> [The problem]: Below are records to repeat exactly; copy them without the pictures.

**********

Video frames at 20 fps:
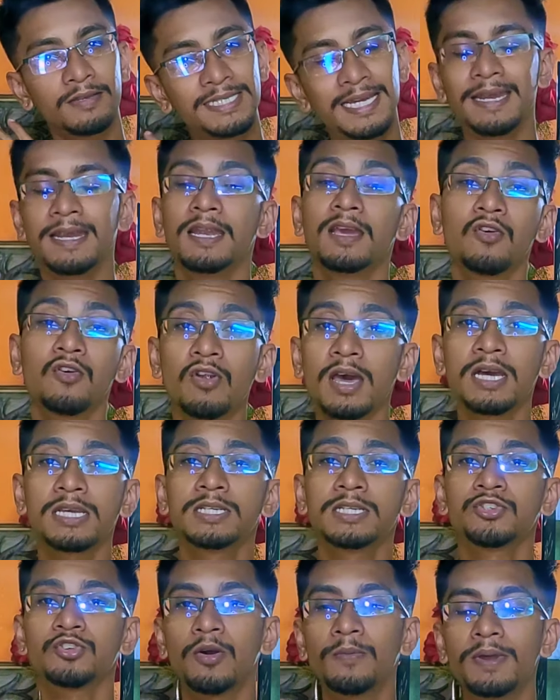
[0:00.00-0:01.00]
চ্যানেলে করা
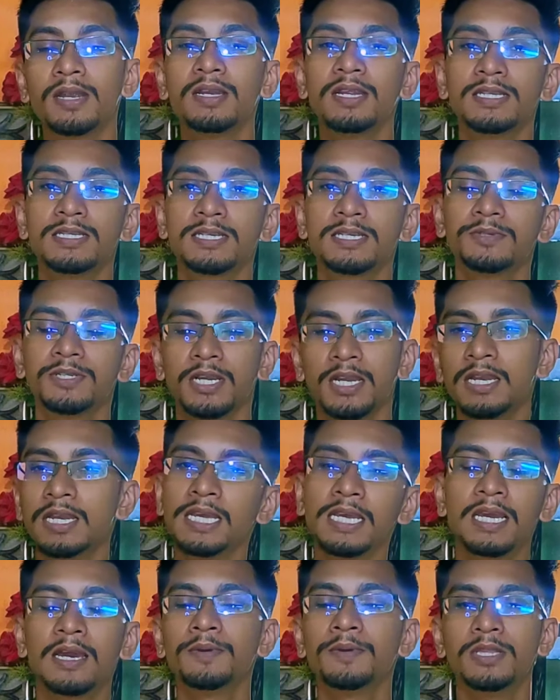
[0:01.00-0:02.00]
আছে সবের ডিসক্রিপশনে
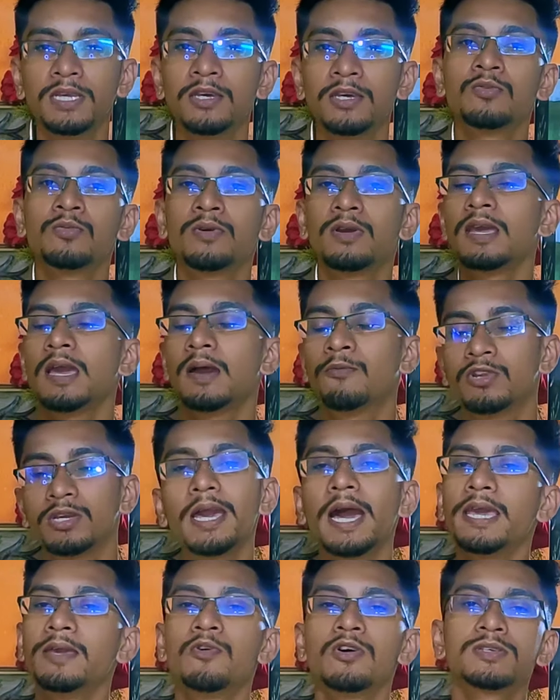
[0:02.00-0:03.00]
লিঙ্ক আমি দিয়ে দেবো
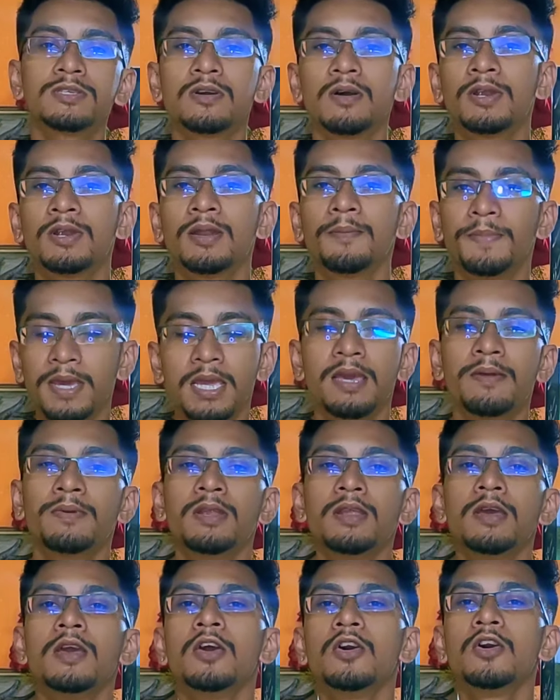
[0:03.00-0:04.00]
এমনকি আইবক্সেও আপনারা পেয়ে
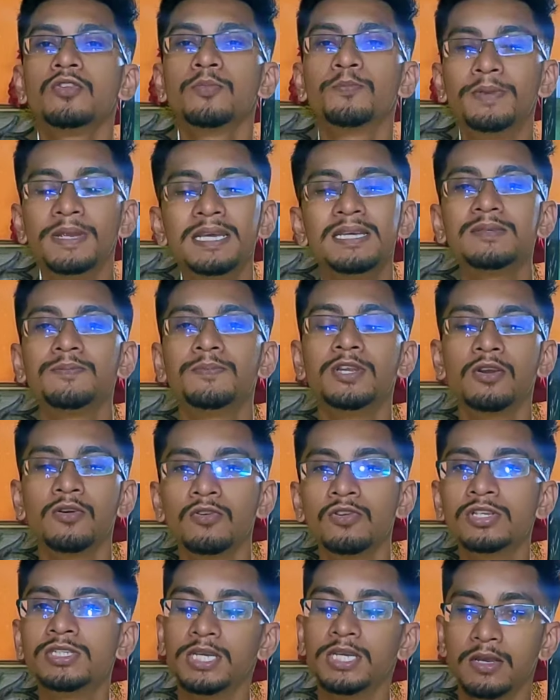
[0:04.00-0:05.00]
যাবেন তো প্লিজ
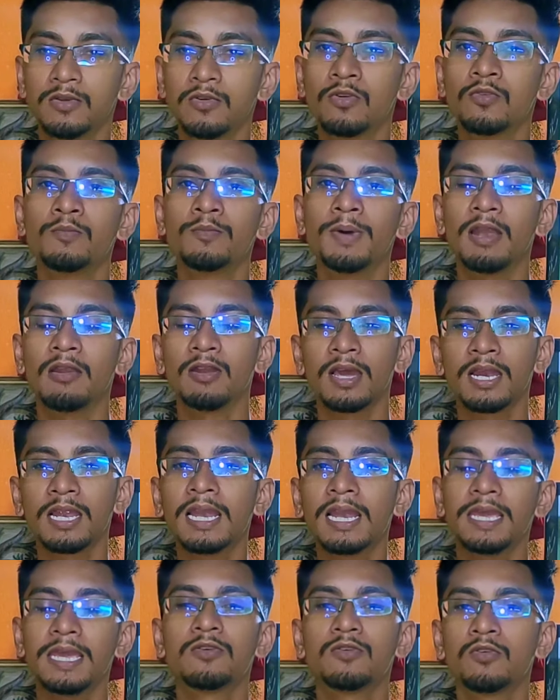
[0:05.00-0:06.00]
ভিডিওগুলো চেক করুন ভালো
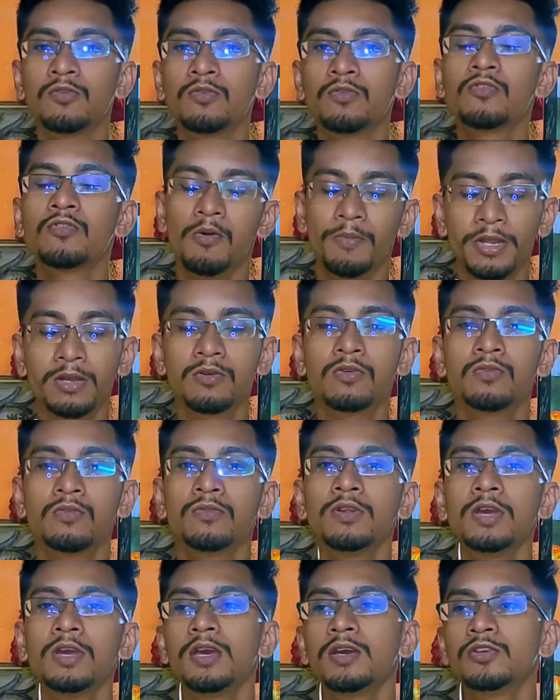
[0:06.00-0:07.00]
লাগলে লাইক করুন কমেন্ট
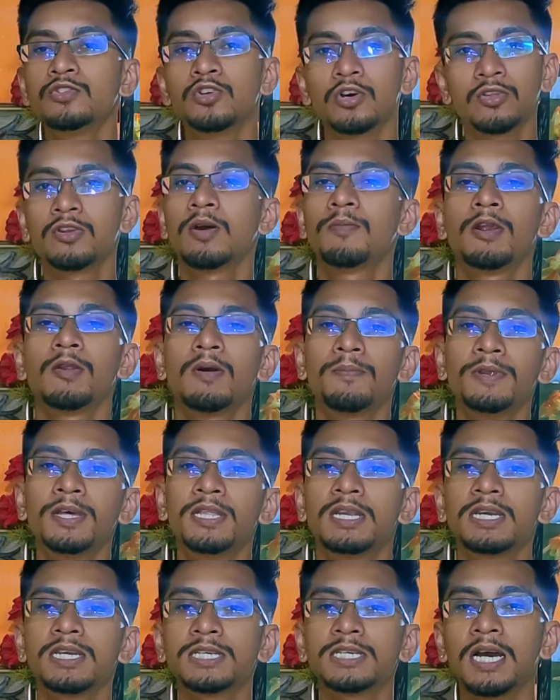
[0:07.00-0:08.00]
করুন যতটা পারো
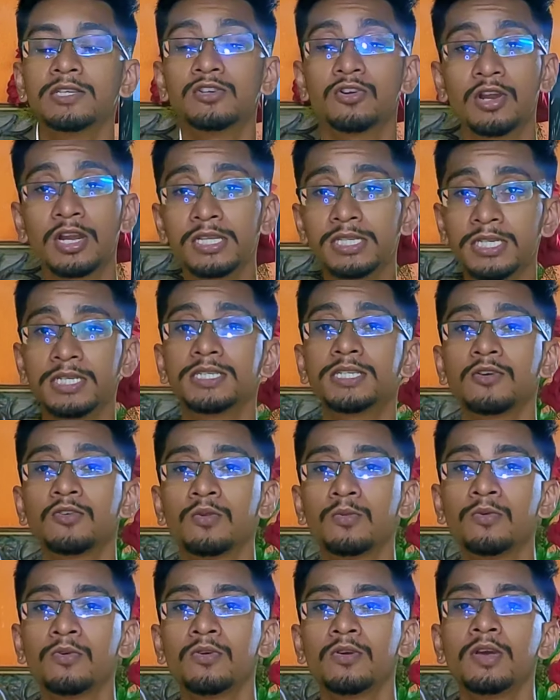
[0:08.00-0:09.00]
আপনাদেরকে সাহায্য করার চেষ্টা
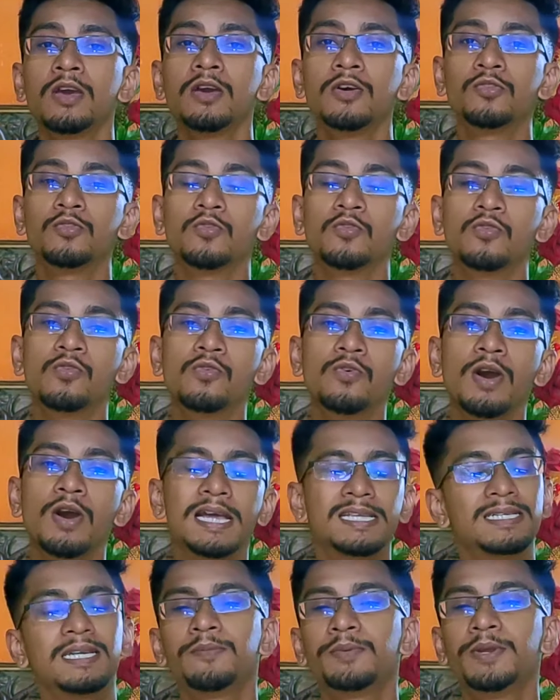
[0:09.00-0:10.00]
করব তো
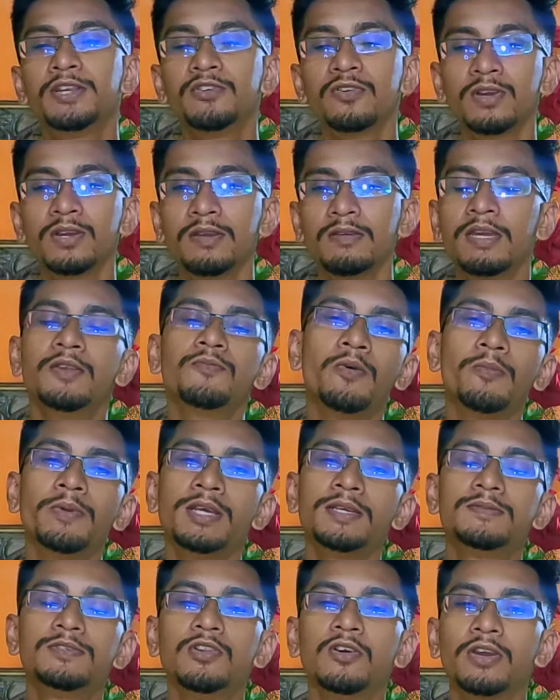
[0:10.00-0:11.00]
আজকের ভিডিও
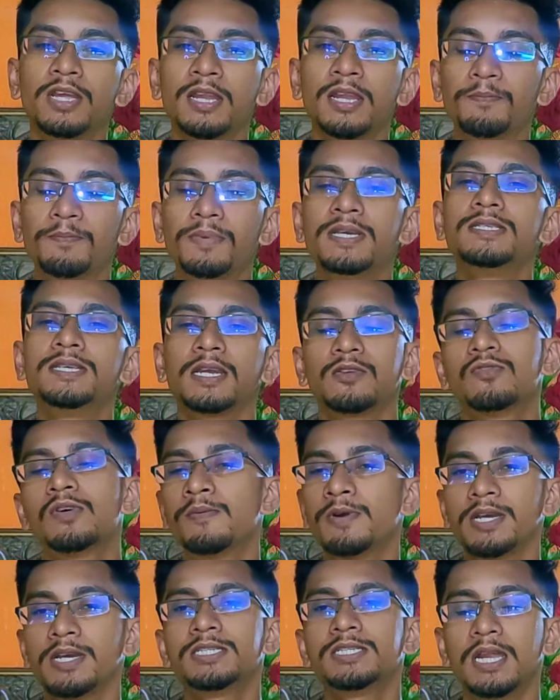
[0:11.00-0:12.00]
ইনফরমেটিভ ছিল কিনা প্লিজ একটু
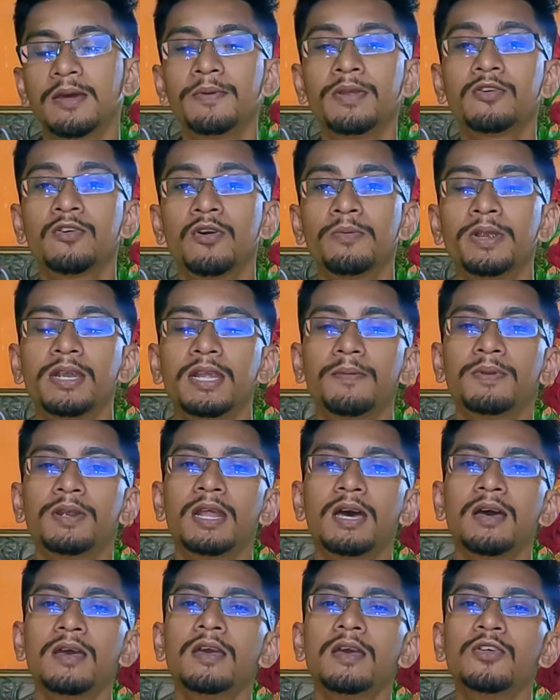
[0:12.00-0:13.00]
আমাকে জানাবেন কমেন্টে
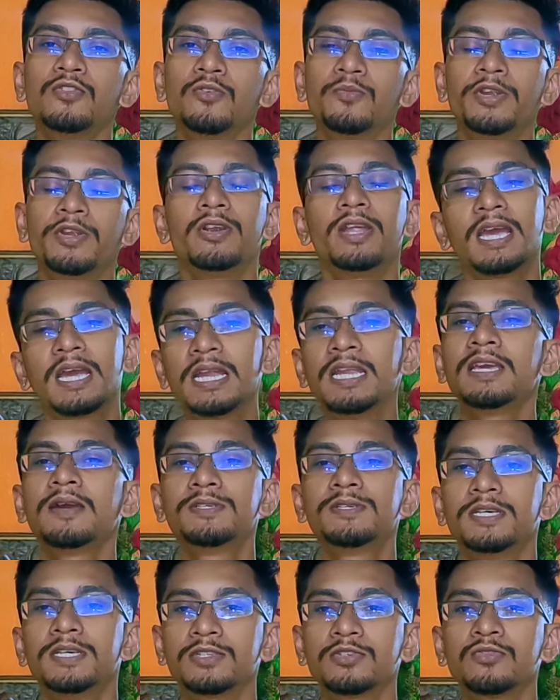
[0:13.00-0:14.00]
আপনারা তো ভিডিওটা এখানেই
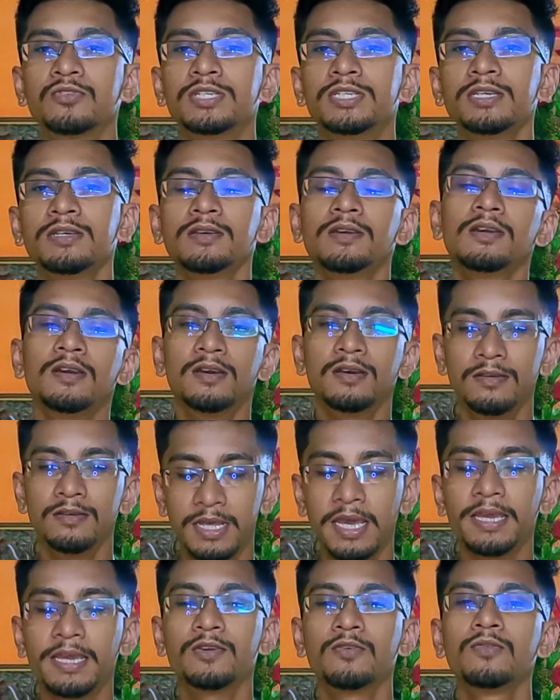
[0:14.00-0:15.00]
আমি শেষ করছি
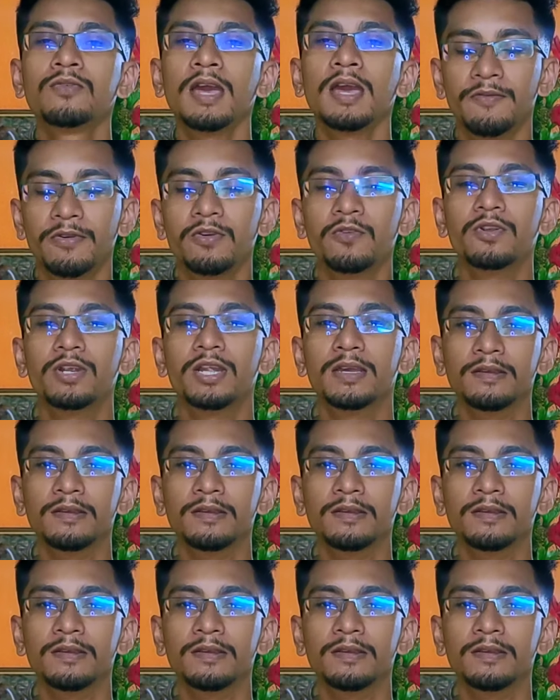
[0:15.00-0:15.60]
থ্যাংক ইউ হ্যাভ এ গুড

**********

> [Response for this exercise]:
Video frames at 20 fps:
[0:00.00-0:01.00]
চ্যানেলে করা
[0:01.00-0:02.00]
আছে সবের ডিসক্রিপশনে
[0:02.00-0:03.00]
লিঙ্ক আমি দিয়ে দেবো
[0:03.00-0:04.00]
এমনকি আইবক্সেও আপনারা পেয়ে
[0:04.00-0:05.00]
যাবেন তো প্লিজ
[0:05.00-0:06.00]
ভিডিওগুলো চেক করুন ভালো
[0:06.00-0:07.00]
লাগলে লাইক করুন কমেন্ট
[0:07.00-0:08.00]
করুন যতটা পারো
[0:08.00-0:09.00]
আপনাদেরকে সাহায্য করার চেষ্টা
[0:09.00-0:10.00]
করব তো
[0:10.00-0:11.00]
আজকের ভিডিও
[0:11.00-0:12.00]
ইনফরমেটিভ ছিল কিনা প্লিজ একটু
[0:12.00-0:13.00]
আমাকে জানাবেন কমেন্টে
[0:13.00-0:14.00]
আপনারা তো ভিডিওটা এখানেই
[0:14.00-0:15.00]
আমি শেষ করছি
[0:15.00-0:15.60]
থ্যাংক ইউ হ্যাভ এ গুড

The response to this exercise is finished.